To test whether the measures above differed between peptide inducing and not inducing a T cell response, we computed the distance of the distributions of each measure in MHC binding peptides activating and not-activating T cells. We used the Kolmogorov Smirnov (KS) distance and found five features significantly different between activating and non-activating peptides (Fig. 2a), mainly expression level, TAP and cleavage scores. Thus, as expected the main element differentiating between epitopes that can and cannot induce a response is the number of peptides reaching the ER. To test that peptides inducing a T cell response have higher RNA expression levels and cleavage and TAP binding probability, the average of the positive and negative groups was computed for all three measures. We observed that the positive (T cell response inducing) peptides have higher averages on all scores (Fig. 2b). To further demonstrate this point, we computed the histogram of the sum of the three scores showing a clear difference between peptides inducing a response (Pos) and peptides not inducing one (Neg) in Fig. 2c.
Fig. 2
Fig. 2

a. -log 10 of p value for Kolmogorov Smirnov test for similarity between distribution of positive and negative peptides (peptides inducing and not inducing a T cell response). b. Average values for positive and negative groups of all measures with significant differences between groups. c. Histogram of sum of log expression, TAP binding score and cleavage score. One can clearly see a difference between the groups. d. Correlation heatmap of positive and negative groups for all measures. Only correlations with a p value below 0.005 were plotted Rows with no significant correlations were removed. The row and columns are the same properties

It is important to note that the MHC binding level was not included in the current analysis, since in all studied peptides (both positive and negative) were predicted to bind MHC. We repeated the analysis for a combined dataset containing the Me. and the epitopes from the Tantigen database of peptides from different tumors, with similar results (data not shown). We focused on MHC binding peptides and thus eliminated peptides that had low score/chance to bind to the specific MHC of this patient. It is worthy to note that including non-MHC binding peptides in the negative set would significantly increase the precision of a resulting classifier (e.g. Kim et al. [12]), but the goal of the current analysis is to add another layer of prediction beyond MHC binding, and thus such peptides were removed.
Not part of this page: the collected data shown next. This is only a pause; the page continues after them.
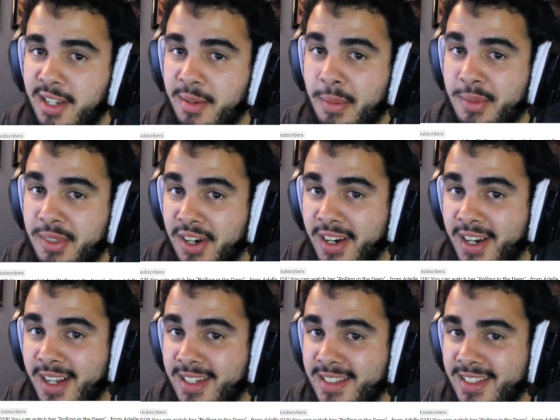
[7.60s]
I'm sorry,
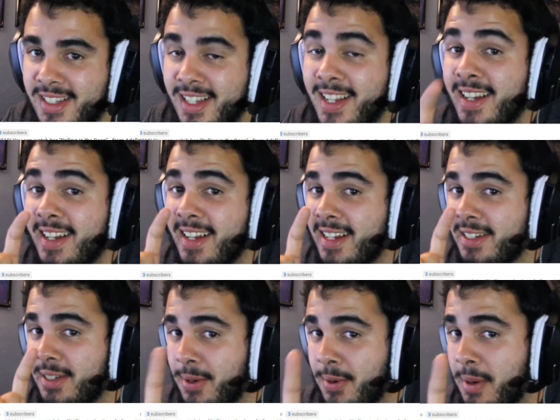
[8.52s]
guys.
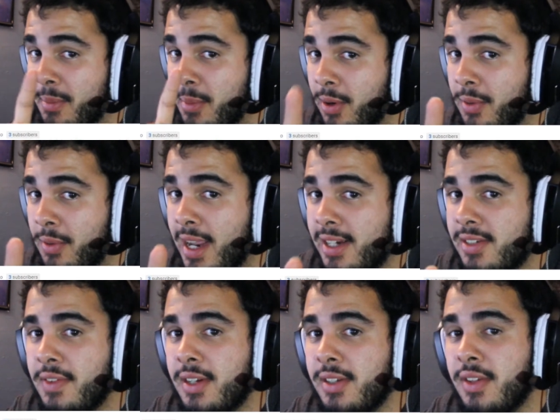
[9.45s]
Don't worry, more reaction
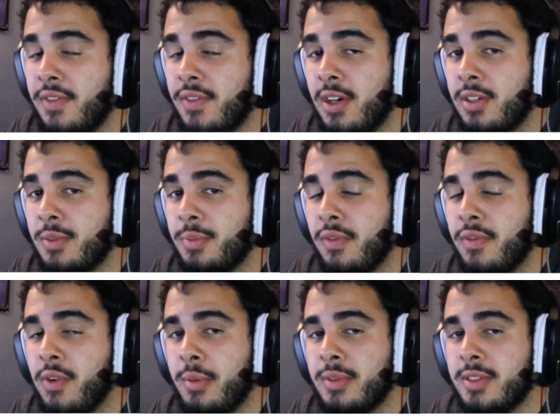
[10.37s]
videos of her
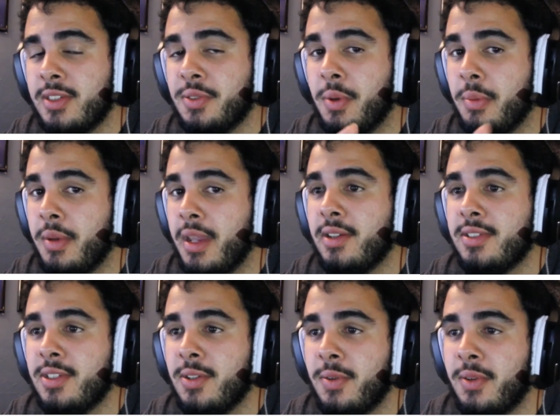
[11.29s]
performances will be out
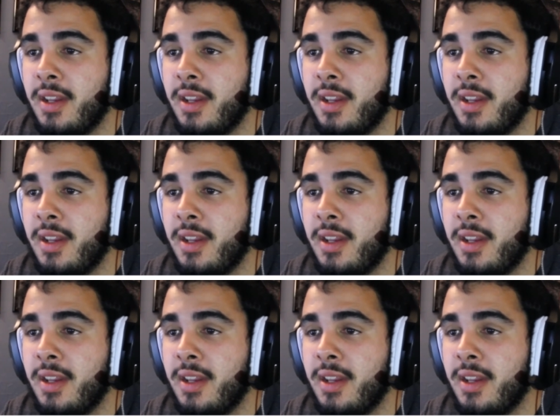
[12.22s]
soon,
Beyond the number of peptides reaching the ER, we tested whether the properties of the mutation could affect the T cell response. While there were no significant differences in the average of each studied property, the correlation between these properties (listed in Table 2) differed between the positive and negative groups (i.e., peptides inducing/not inducing a response) - Fig. 2d.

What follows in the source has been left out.